De onderzoekers gaan vervolgens na hoe de muizen deze gedragskenmerken hebben verworven en doorgegeven. Ze besloten om de expressie van de mineralocorticoïde receptor te onderzoeken, die een rol speelt in stressreactie, angst en doelgericht gedrag. Ze ontdekten dat het ondergeproduceerd was in de hippocampi van MSUS-muizen en hun pups. Hoewel DNA-methyleringsniveaus tussen controle en gestreste muizen bij de mineralocorticoïde receptor vergelijkbaar waren, waren acetylering en en sommige soorten methylatie van nabijgelegen histonen bij het nageslacht van de MSUS-muizen verminderd.

Toen de onderzoekers muizen injecteerden met enzymen die acetylatie en methylatie blokkeren, werd de expressie van de mineralocorticoïdreceptor onderdrukt. Evenzo vertoonden de muizen, wanneer ze muizen met deze enzymen injecteerden of de mineralocorticoïdreceptor blokkeerden, vergelijkbare gedragsveranderingen als die waargenomen in de MSUS-muizen. Het team "deed het heel goed met farmacologische remmers om de bevinding die ze met de stressor hadden gezien te repliceren", aldus Walker.
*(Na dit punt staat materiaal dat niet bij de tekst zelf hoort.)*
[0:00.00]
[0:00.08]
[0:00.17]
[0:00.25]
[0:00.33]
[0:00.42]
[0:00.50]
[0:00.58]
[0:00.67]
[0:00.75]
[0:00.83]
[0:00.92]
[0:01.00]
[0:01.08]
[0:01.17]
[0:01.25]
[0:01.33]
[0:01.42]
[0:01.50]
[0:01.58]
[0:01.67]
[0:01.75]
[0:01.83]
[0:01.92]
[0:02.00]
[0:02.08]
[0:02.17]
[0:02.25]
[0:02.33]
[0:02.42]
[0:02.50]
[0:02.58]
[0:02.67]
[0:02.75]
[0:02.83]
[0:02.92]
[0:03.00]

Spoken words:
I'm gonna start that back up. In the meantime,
Het blijft onduidelijk hoe de gestresste mannetjesmuizen hun gedrag aan jongen doorgeven. De onderzoekers ontdekten dat het sperma van de gestreste vaders de DNA-methylatie op een promotor voor de mineralocorticoïde receptor had verhoogd.

Maar Sarah Kimmins, een reproductieve bioloog die epigenetica studeert aan de McGill University in Montreal, vond de DNA-methylatiebevindingen niet zinvol. "Je methylatie zit in je fout van je test," zei ze. Bovendien zei ze dat de methyleringsniveaus zo laag waren dat het onwaarschijnlijk was dat ze een significant biologisch effect hadden.
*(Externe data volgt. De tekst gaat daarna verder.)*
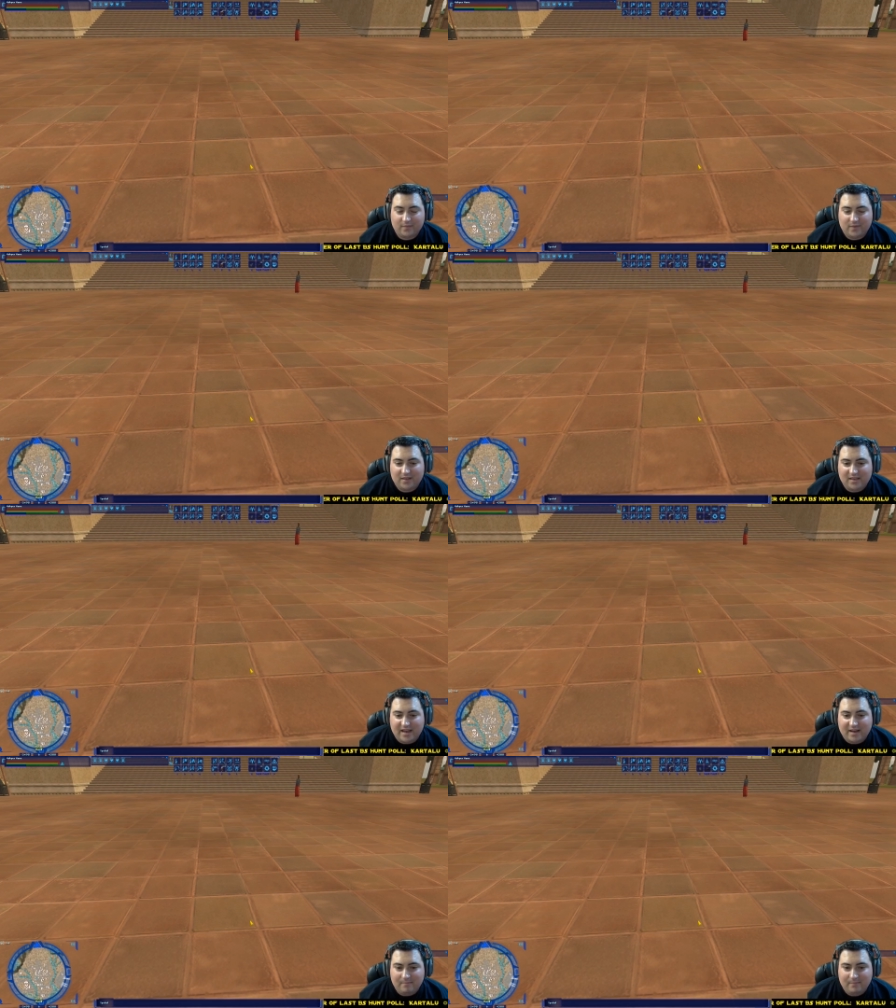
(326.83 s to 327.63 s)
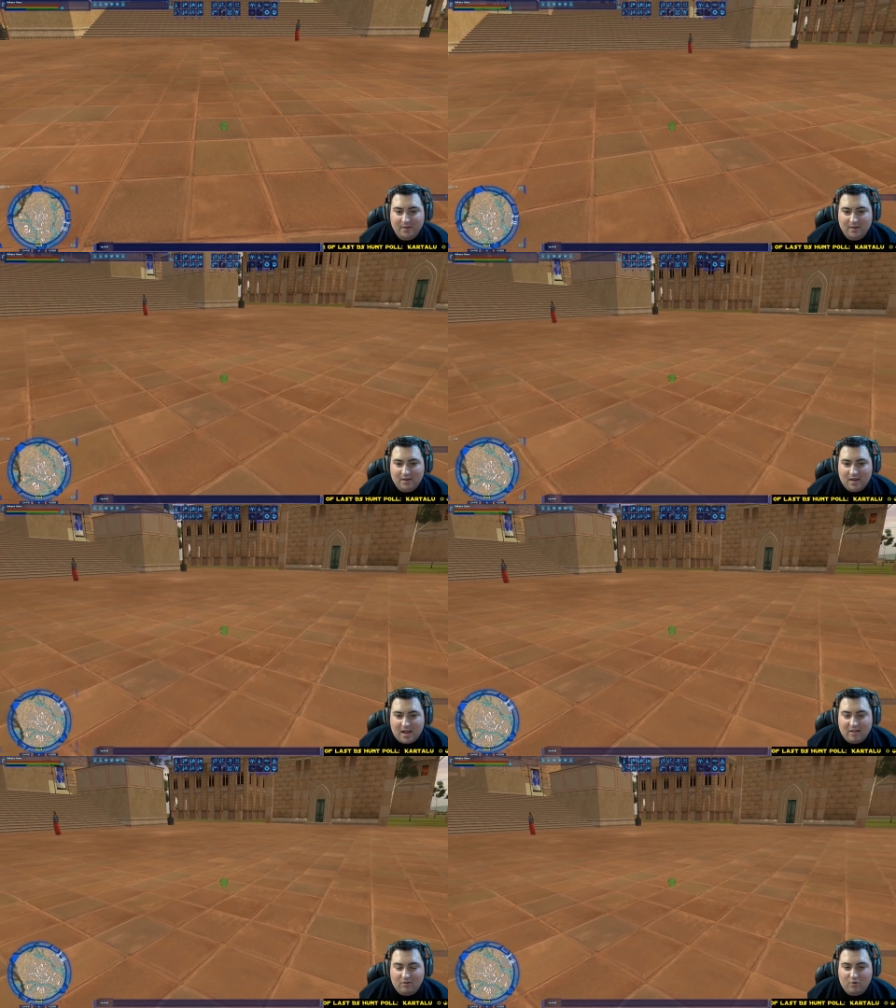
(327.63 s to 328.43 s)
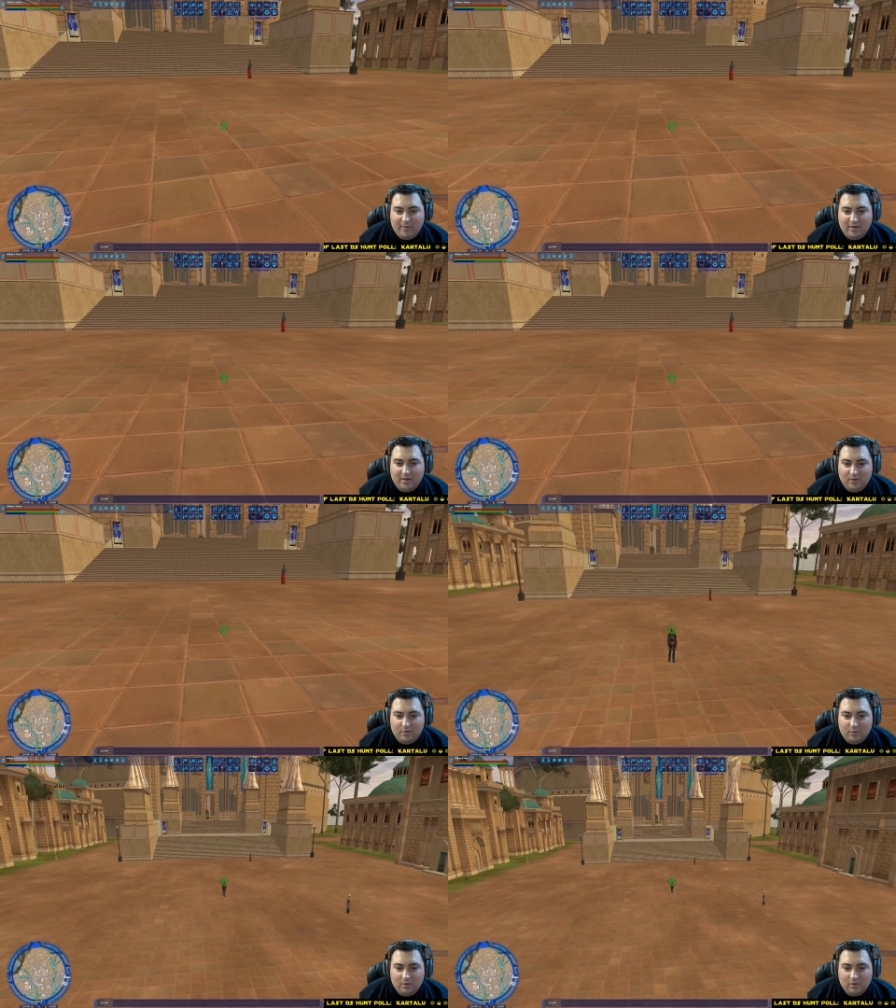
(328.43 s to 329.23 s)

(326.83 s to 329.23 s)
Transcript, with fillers: Yeah. I don't know about you,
Mansuy zegt dat een aantal andere epigenetische veranderingen ook kunnen bijdragen aan het overdragen van het kenmerk. Bijvoorbeeld, vorige werk uit haar lab heeft aangegeven dat veranderingen in niet-coderende RNA-abundantie in sperma kunnen de effecten van trauma overdragen tussen generaties.
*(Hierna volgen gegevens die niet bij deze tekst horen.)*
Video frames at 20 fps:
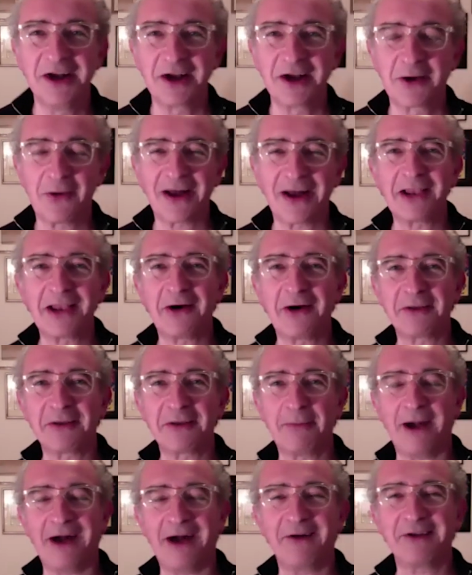quite a lot
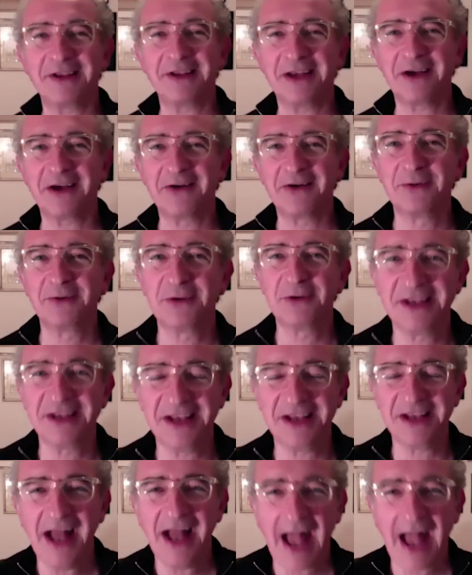about, you know, we,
Hoe epigenetische modificaties in het sperma ontsnappen aan de massale epigenetische herprogrammering die volgt na de bevruchting van een ei, is nog onbekend. Het algemene fenomeen van ouderlijke stress met effecten op de volgende generatie is echt, zei Kimmins. "De vraag is: hoe gebeurt het?"

Mansuy zei dat haar laboratorium blijft werken aan het begrijpen hoe de effecten van MSUS worden overgedragen op toekomstige generaties. Voorlopig suggereert de huidige studie dat onderzoekers aandacht moeten schenken aan de zwakke zilveren voering van verwaarlozing. "Het was verrassend om te zien dat de gedragsflexibiliteit werd waargenomen bij verschillende taken, dat deze werd waargenomen bij zowel mannen als vrouwen en dat deze over generaties werd overgedragen", zei Mansuy.

K. Gapp et al., "Stress in het vroege leven bij vaders verbetert de gedragsflexibiliteit bij hun nakomelingen," Natuurcommunicatie, doi: 10.1038 / ncomms6466, 2014.